Thomas Cuisset, MD, PhD (CHU Timone, Marseille, France), too, said Collet’s attitude was special. “Jean-Philippe was unique in the way that he made possible what many think contradictory; being one of the most famous French cardiologists, head of [his department], chair of ESC guidelines, but also a truly passionate clinician, dedicated to education, and always so friendly and supportive for the younger generation,” he told TCTMD in an email. “I had the privilege to work with him, and all this inspiration will stay [with me] forever.”

Sunil Rao, MD (NYU Langone Medical Center, New York, NY), who also took to X (formerly Twitter) to express his condolences, called Collet "a powerful force in cardiology."

"Not only was he on the cutting edge of science, but he was also a gentleman and very approachable," Rao told TCTMD. "He will be greatly missed, but his legacy lives on in his contributions to the field, which will never be forgotten."

Eric Van Belle, MD, PhD (CHU Lille, France), a frequent research partner most recently on ATLANTIS, called Collet a trailblazer and his death a “major” loss. “We were following his path,” he said. “Most of us were trying to be as good as he was, which was difficult to do. He was a very good example for all of us. He pushed us in a good direction by inspiring us.”

Holger Thiele, MD (Heart Center Leipzig at University of Leipzig, Germany), who served as co-author of the 2020 ESC guidelines, told TCTMD Collet was suited to the job “because he knew everything about all the evidence, in particular on antiplatelet therapy, and he was always extremely concise.”

Outside of his work, Thiele added, Collet loved to be athletic—the pair would often run together—and he enjoyed riding his motorcycle, which he would take on multiday trips to places like Rome and Barcelona for ESC Congresses.

Training and Leadership

Collet trained in cardiology at Université Paris XII and earned his PhD in thrombosis at the University of Rouen, France. Since 2022, Collet served as head of the department of cardiology at his institution, where he also served as director of the cath lab.

John Weisel, PhD (Perelman School of Medicine, University of Pennsylvania, Philadelphia), who mentored Collet as a PhD candidate as well as a postdoctoral fellow, remembered him as “very low key but enthusiastic and glad to try to do things.” Weisel told TCTMD: “He was probably my most productive postdoctoral fellow in the sense that I think in that 1 year he eventually got 13 papers out of the work he did.”
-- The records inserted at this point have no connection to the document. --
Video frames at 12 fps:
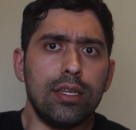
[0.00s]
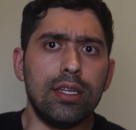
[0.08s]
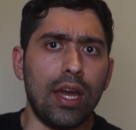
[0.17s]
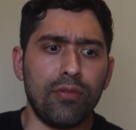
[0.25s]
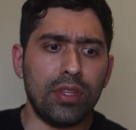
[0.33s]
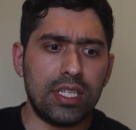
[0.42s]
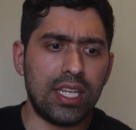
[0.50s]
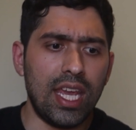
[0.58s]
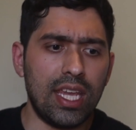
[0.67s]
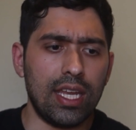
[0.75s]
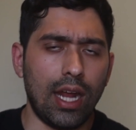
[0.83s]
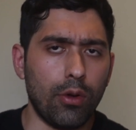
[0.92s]
definitely
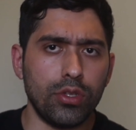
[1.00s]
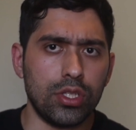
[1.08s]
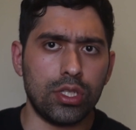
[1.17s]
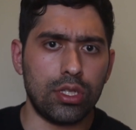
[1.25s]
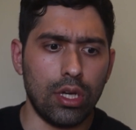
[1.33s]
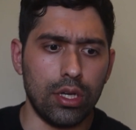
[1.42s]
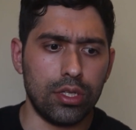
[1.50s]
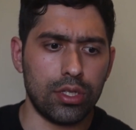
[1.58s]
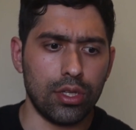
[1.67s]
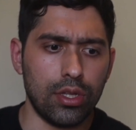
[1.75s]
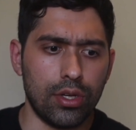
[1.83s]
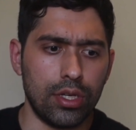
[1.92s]
take it? I would just
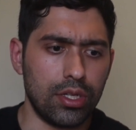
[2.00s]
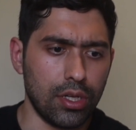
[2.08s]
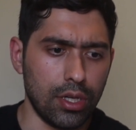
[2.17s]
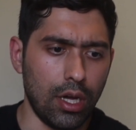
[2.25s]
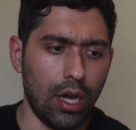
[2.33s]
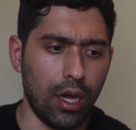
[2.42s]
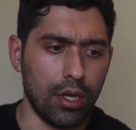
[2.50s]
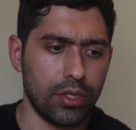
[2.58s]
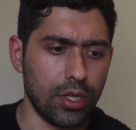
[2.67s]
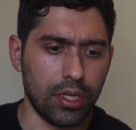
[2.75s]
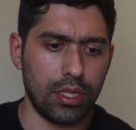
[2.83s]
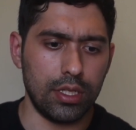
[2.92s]
stood there and
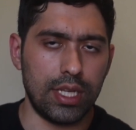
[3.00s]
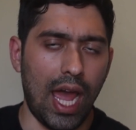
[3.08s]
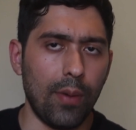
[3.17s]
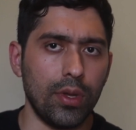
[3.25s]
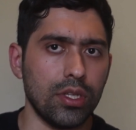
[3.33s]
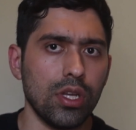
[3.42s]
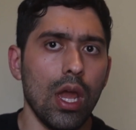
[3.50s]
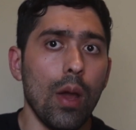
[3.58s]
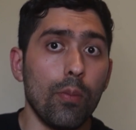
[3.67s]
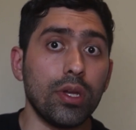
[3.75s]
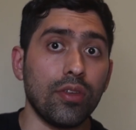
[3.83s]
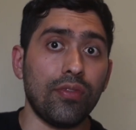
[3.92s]
took the damage.
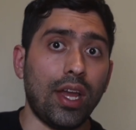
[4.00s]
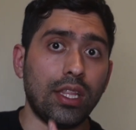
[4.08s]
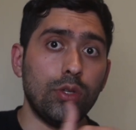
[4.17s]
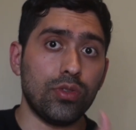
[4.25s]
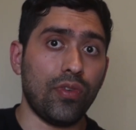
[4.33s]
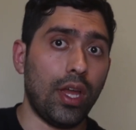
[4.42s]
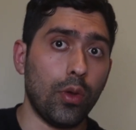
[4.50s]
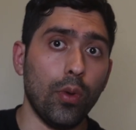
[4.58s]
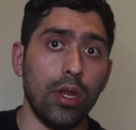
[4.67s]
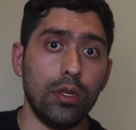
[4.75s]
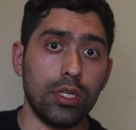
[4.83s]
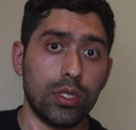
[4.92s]
But the fact that he was flying
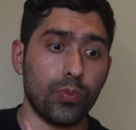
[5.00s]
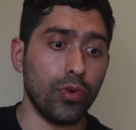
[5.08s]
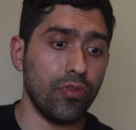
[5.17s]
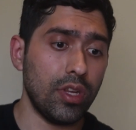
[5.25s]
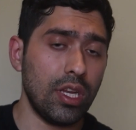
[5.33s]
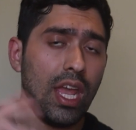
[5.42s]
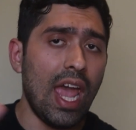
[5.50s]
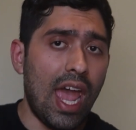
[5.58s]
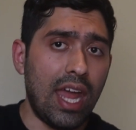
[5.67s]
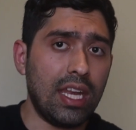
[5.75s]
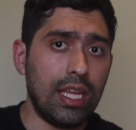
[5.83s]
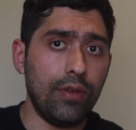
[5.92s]
away disproved it.
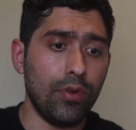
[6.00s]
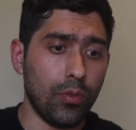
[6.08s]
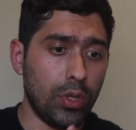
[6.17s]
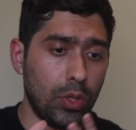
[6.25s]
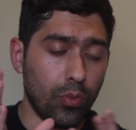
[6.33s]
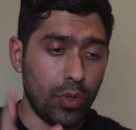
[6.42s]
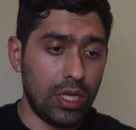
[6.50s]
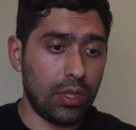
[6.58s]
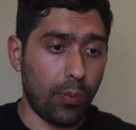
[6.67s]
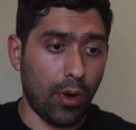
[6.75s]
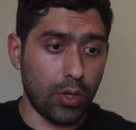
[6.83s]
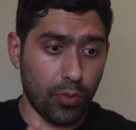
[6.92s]
And even when you read the
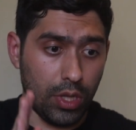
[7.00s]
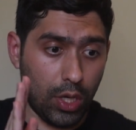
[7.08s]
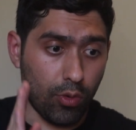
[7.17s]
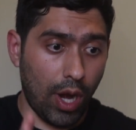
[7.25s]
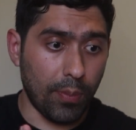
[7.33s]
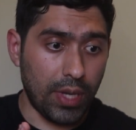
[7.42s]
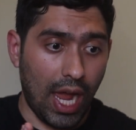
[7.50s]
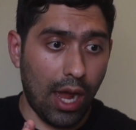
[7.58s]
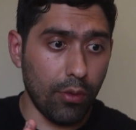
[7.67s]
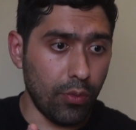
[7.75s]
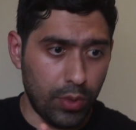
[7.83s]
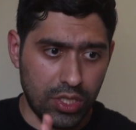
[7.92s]
part where they cropped
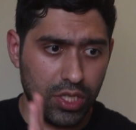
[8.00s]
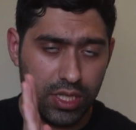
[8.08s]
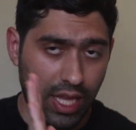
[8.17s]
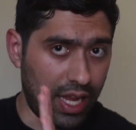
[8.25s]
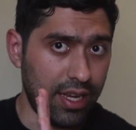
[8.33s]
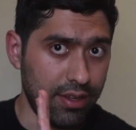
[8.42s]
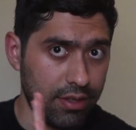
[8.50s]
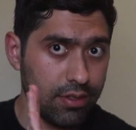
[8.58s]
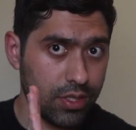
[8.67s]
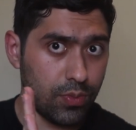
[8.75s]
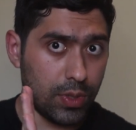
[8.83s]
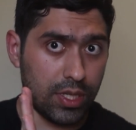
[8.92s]
out, which they
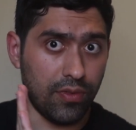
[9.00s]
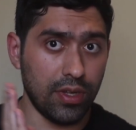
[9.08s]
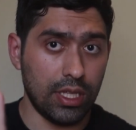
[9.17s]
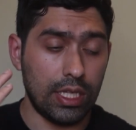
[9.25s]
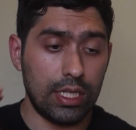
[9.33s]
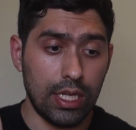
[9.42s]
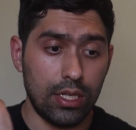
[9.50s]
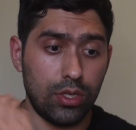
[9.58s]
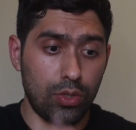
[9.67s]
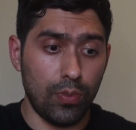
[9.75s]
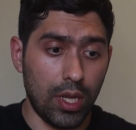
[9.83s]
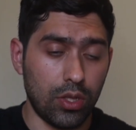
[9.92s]
specifically did
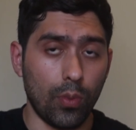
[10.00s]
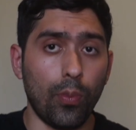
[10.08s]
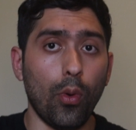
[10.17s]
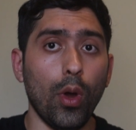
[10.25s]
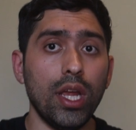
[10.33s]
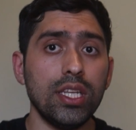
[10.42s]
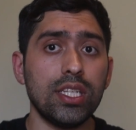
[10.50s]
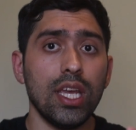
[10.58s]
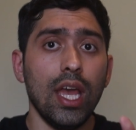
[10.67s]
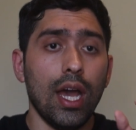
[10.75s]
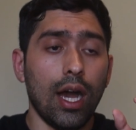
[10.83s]
to make their point,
What was unique about Collet was that he combined clinical expertise with basic science to improve patient care, Weisel continued, adding that he “also really paid attention to people.”

Montalescot called Collet’s natural leadership skills “indisputable.” He “transformed the cardiology department into a place of excellence and innovation, where each member of the team was encouraged to reach their full potential,” Montalescot continued, noting Collet’s “charisma and ability to inspire” as well as his kindness. “Always approachable and modest, he was generous, attentive and loved by all his colleagues. We will always remember his kind smile, his availability and his willingness to share his knowledge.”
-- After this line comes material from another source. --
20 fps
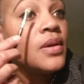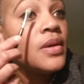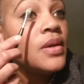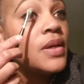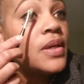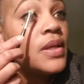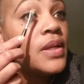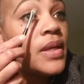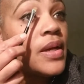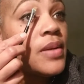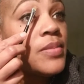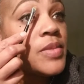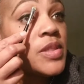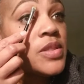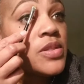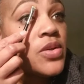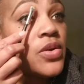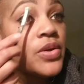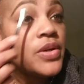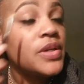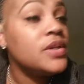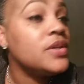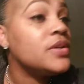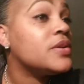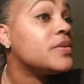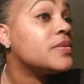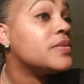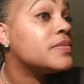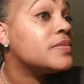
Now I'm going to start here.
Sabouret agreed, saying, “I hope that [Collet’s team] will follow his model in terms of research but also in terms of attitude.”

Collet was also a professor of cardiology at Sorbonne Université and a founding and senior member of the academic research organization ACTION. His research interests were many, including finding new models for experimental thrombosis, demonstrating the prognostic role of biomarkers, and comparing antithrombotic therapies.

Throughout his career, Collet published almost 500 articles as well as 45 book chapters and 200 abstracts. One of his early works was lauded for playing an important role in the discovery of the clopidogrel resistance polymorphism.

A member of many organizations, including the French Society of Cardiology, European Society of Cardiology, Working Group 18, and European Association of Percutaneous Cardiovascular Interventions, Collet also served as an associate editor of JACC: Cardiovascular Interventions since 2018.

Collet is survived by his wife, Hélène, and their children, Antoine, Alexis, and Olivier.